With regard to the definition of BCLC B staged HCC, we defined it as multinodular HCC base on the recently issued clinical practice guidelines for HCC management.^[6,21] Generally, TACE is the standard therapy for patients with BCLC stage B, and in the present study, the majority of these patients received TACE. Until recently, TACE indications for BCLC stage B were based on the results of studies that compared TACE with conservative treatments,^[21–24] but not with SR. In the present study, SR was associated with better survival outcome than TACE regardless of age in BCLC B staged HCC patients. Recent studies also support our results by reporting SR provides the greater long-term OS than TACE in BCLC stage.^[25–27] Another studies reported the safeties of SR and TACE are comparable for this staged patients.^[28,29] Therefore, despite the relatively small number of elderly patients with SR in BCLC stage B, our results suggest SR needs to be recommended even to those patients, if they are good surgical candidates. Moreover, given the small proportion of BCLC stage B patients who underwent SR and the absence of data for elderly patients with this stage, we believe the present study provides a reasonable basis for future prospective studies.
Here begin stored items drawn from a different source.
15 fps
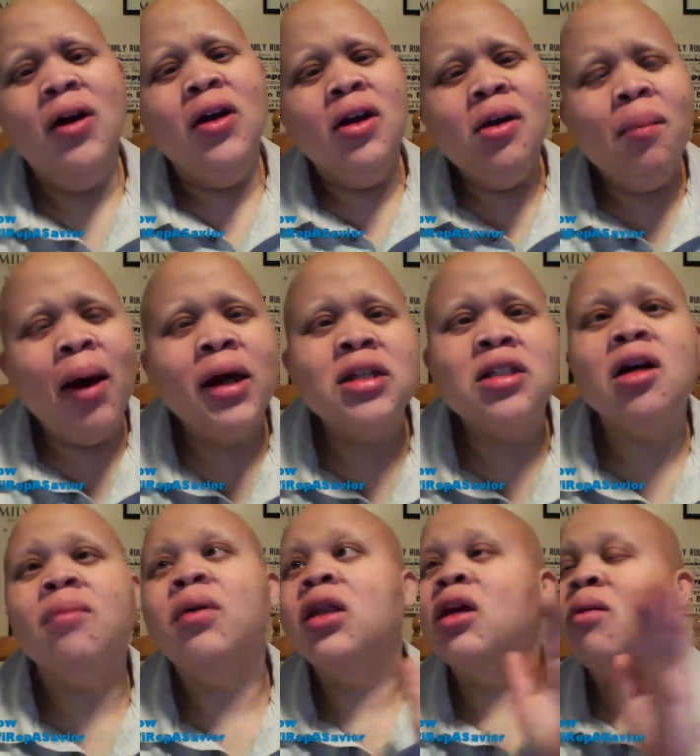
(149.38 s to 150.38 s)
you might saw
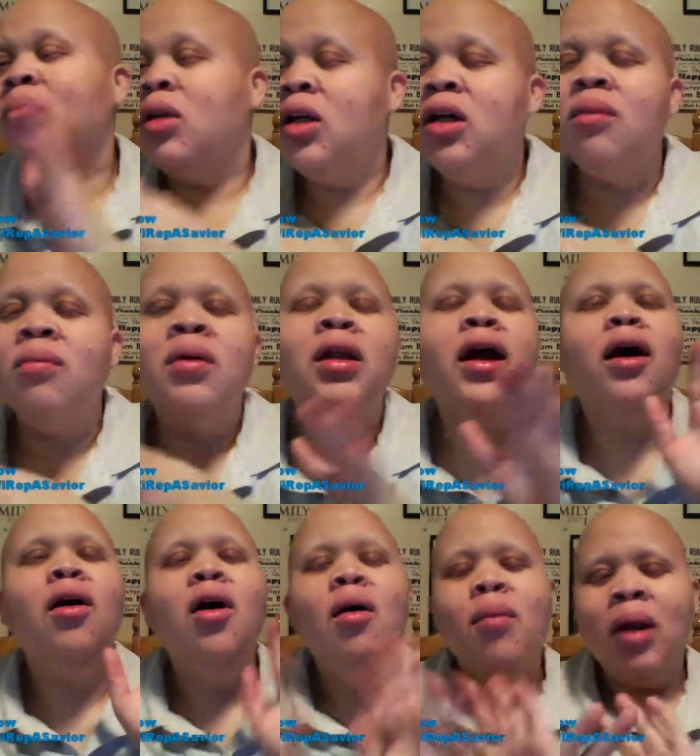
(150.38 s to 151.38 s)
me then but look at me now
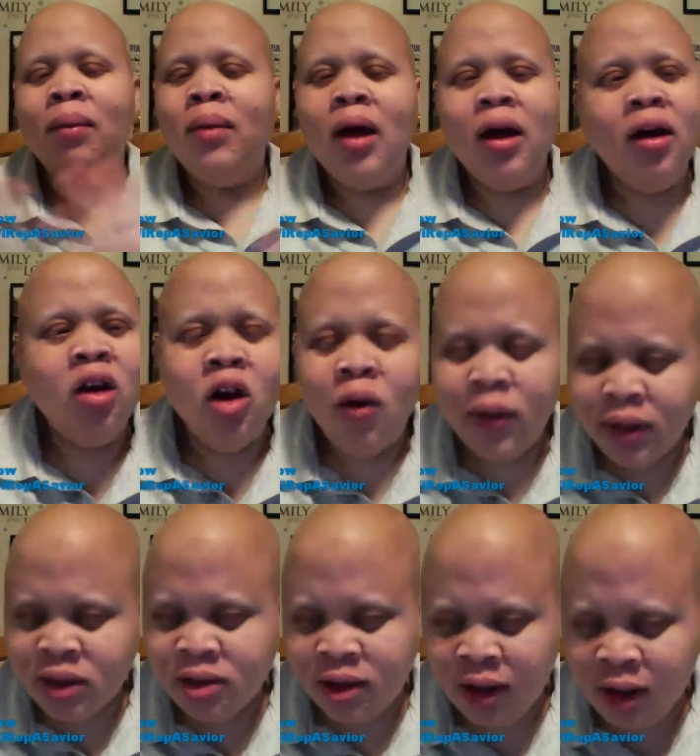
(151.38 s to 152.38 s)
but I'm not gonna go
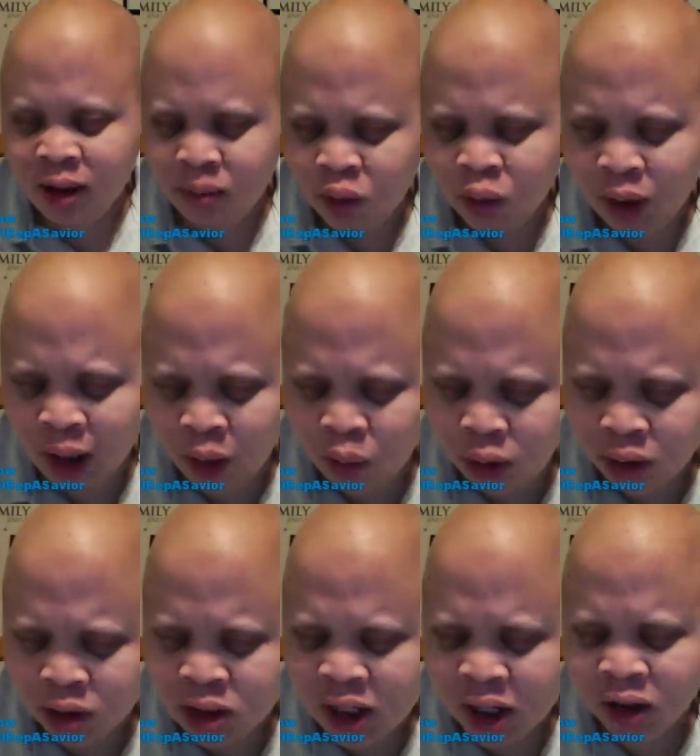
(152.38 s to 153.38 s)
into that but what I will
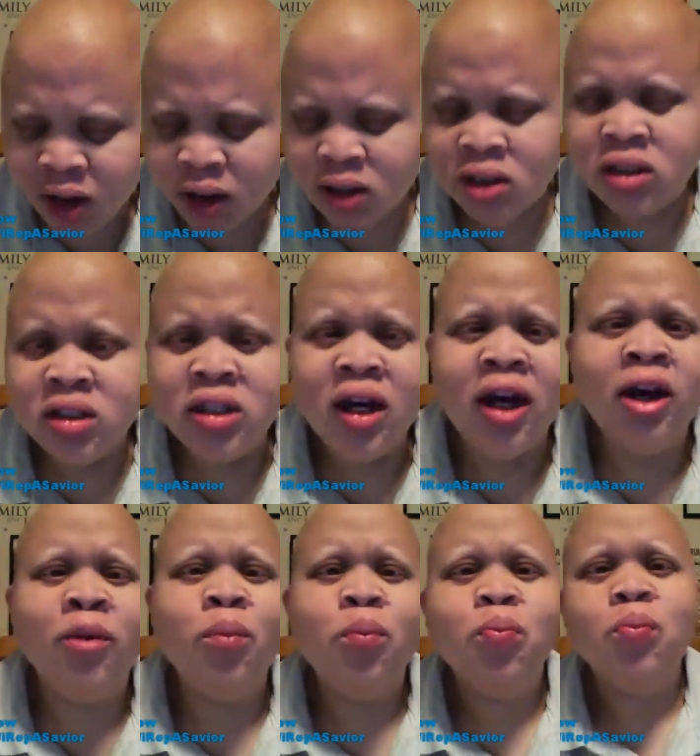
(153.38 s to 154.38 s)
say this is that
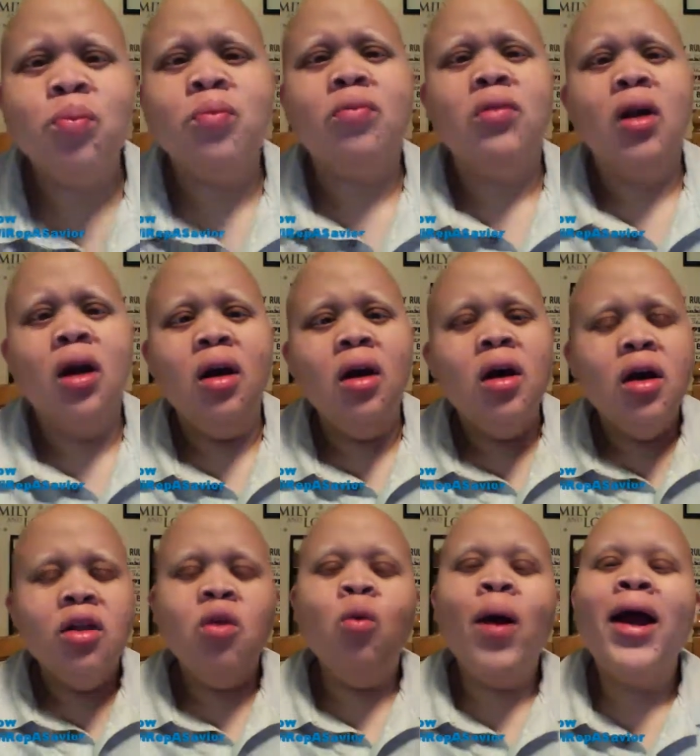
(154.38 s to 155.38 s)

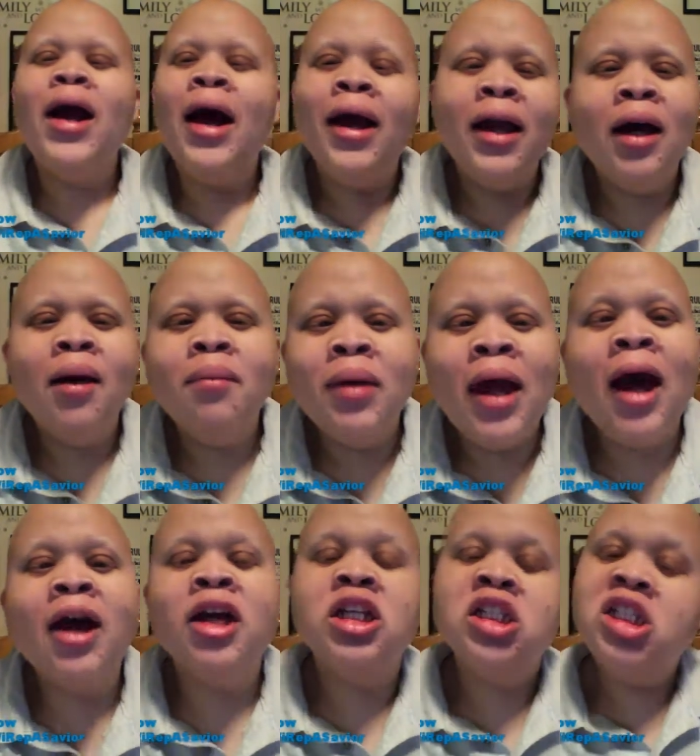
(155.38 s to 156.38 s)
the way I am now
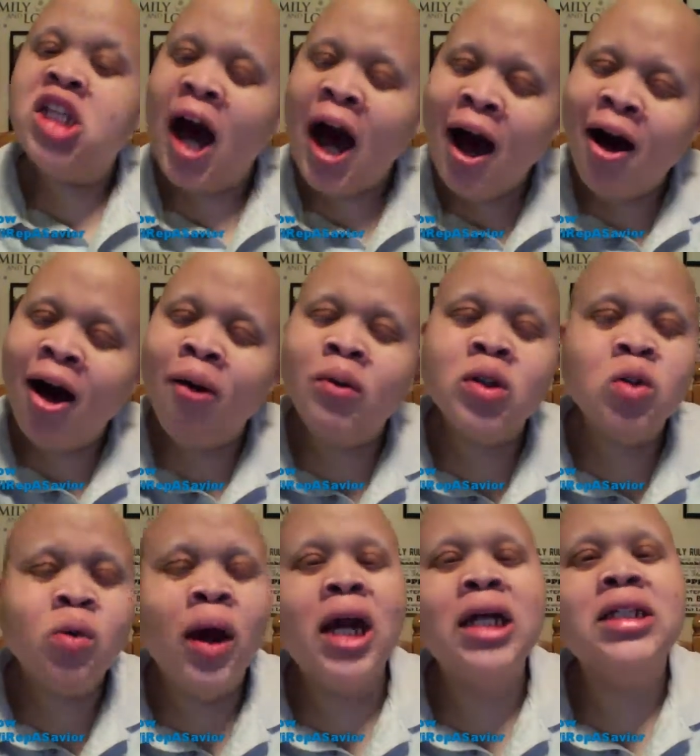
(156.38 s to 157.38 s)
is how I was
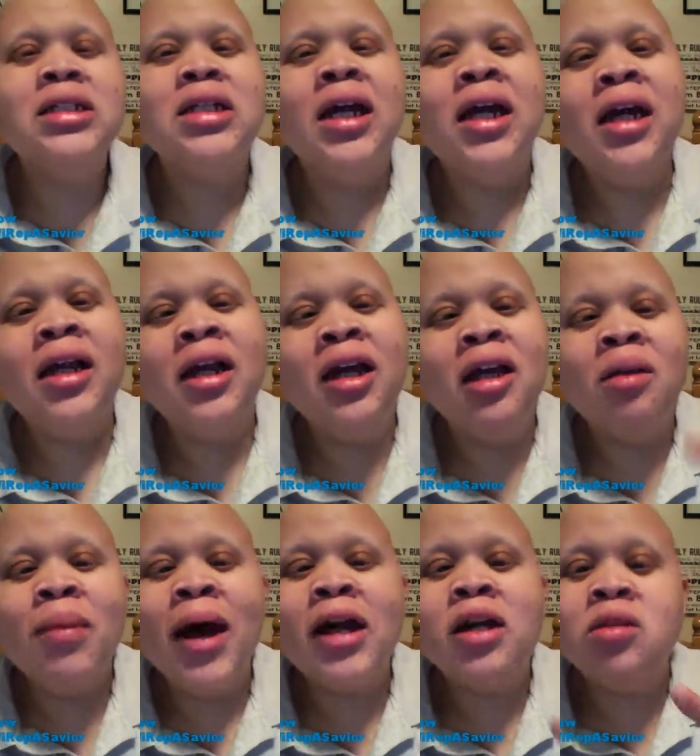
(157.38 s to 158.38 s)
raised. And getting
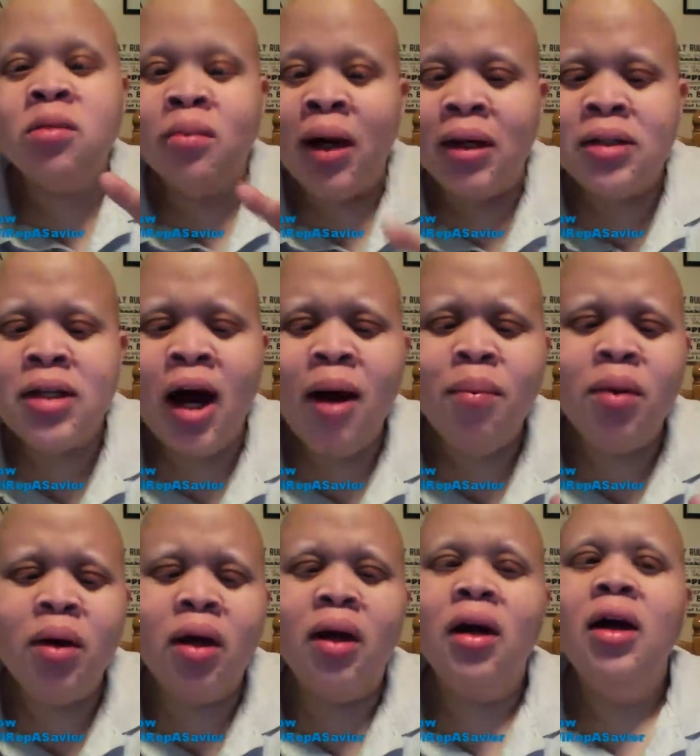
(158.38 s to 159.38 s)
back to my
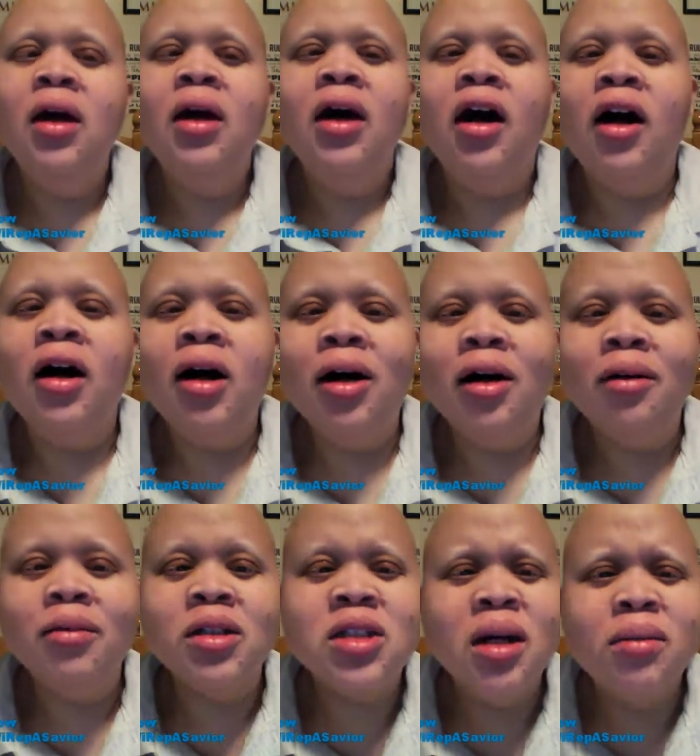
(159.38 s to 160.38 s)
topic, uh,
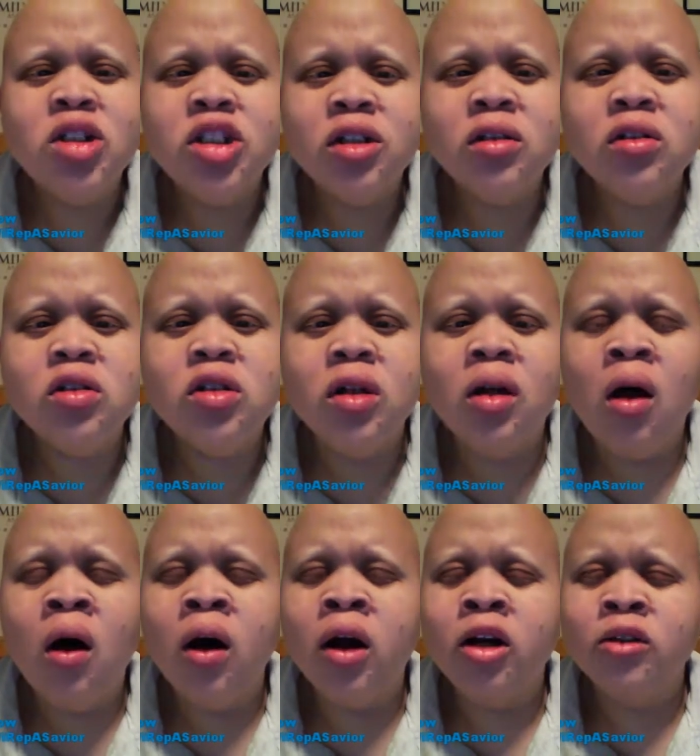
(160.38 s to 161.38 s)
some children
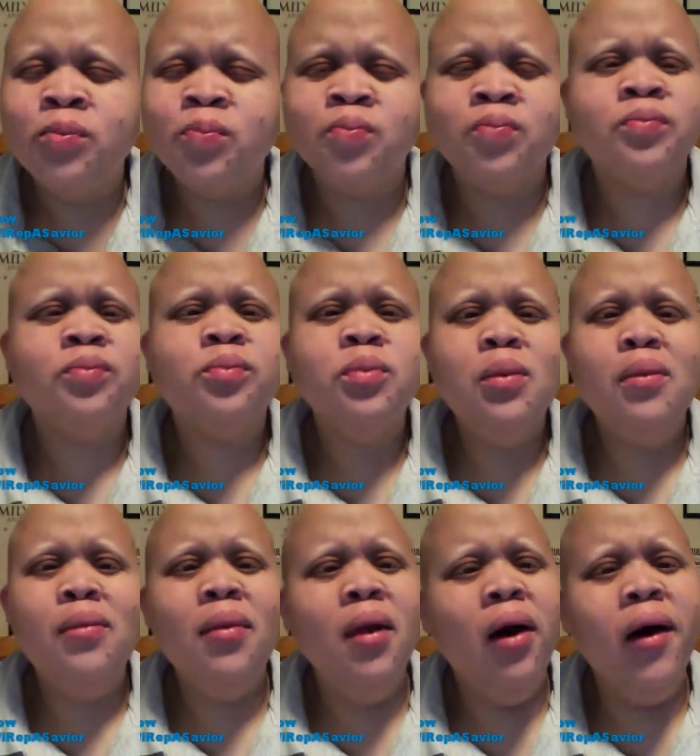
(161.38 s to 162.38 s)
are
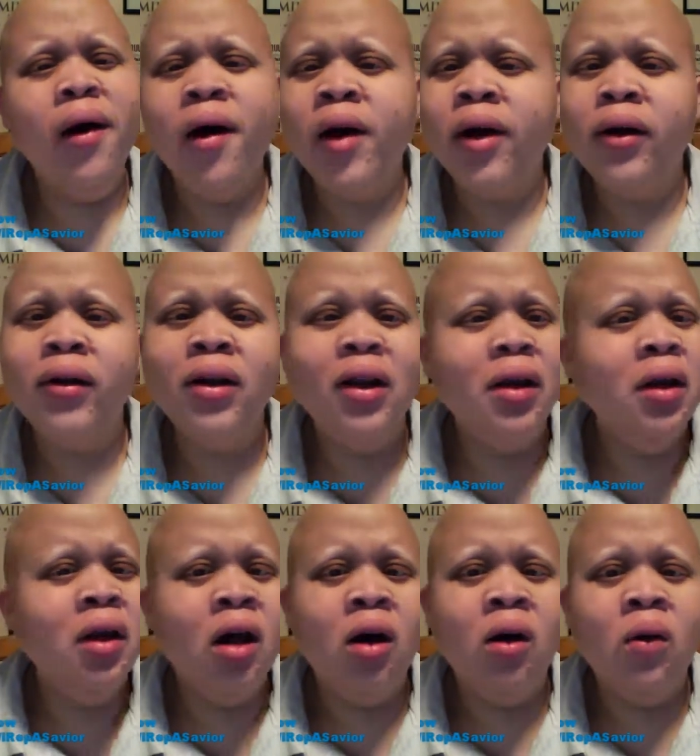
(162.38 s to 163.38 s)
are you
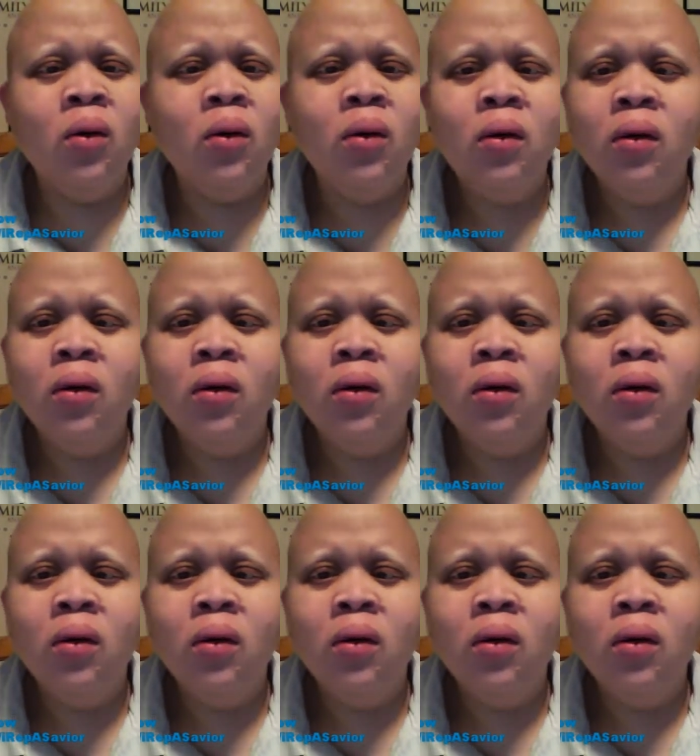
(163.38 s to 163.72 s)
know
In the present study, elderly patients with HCC had lower BMIs, a higher HCV infection rate, and larger tumors, and a higher proportion of women than nonelderly patients. In elderly patients, lower BMIs are largely explained by age-associated muscle and bone density decreases, and the higher proportion of women by longer life expectancies of female, as have been previously reported.^[8,29,30] Furthermore, HCV infection is a more common cause of HCC in elderly patients despite the endemic nature of HBV in South Korea. This observation was also made in a recent study,^[18] and is probably explained by HBV infection via vertical transmission during the perinatal period, and the higher risk of HBV-associated HCC even in the absence of LC.^[22] Second, most HCV is infected through blood transmission at a later life rather than HBV, and HCV-associated HCC risk usually increases slowly in the background of LC.^[22] Thus, mean age of onset of HCV-related HCC may be greater than that of HBV-related HCC. In terms of tumor size, elderly patients may be insensitive to clinical symptoms, and the majority are not eligible for workplace health screening because of retirement from work. Therefore, HCC diagnosis may be delayed in them and their tumor sizes may be large. In fact, in the present study, HCC stage tended to be more advanced in elderly patients than nonelderly patients, which indicates the importance of early screening for HCC nationwide, even in elderly patients.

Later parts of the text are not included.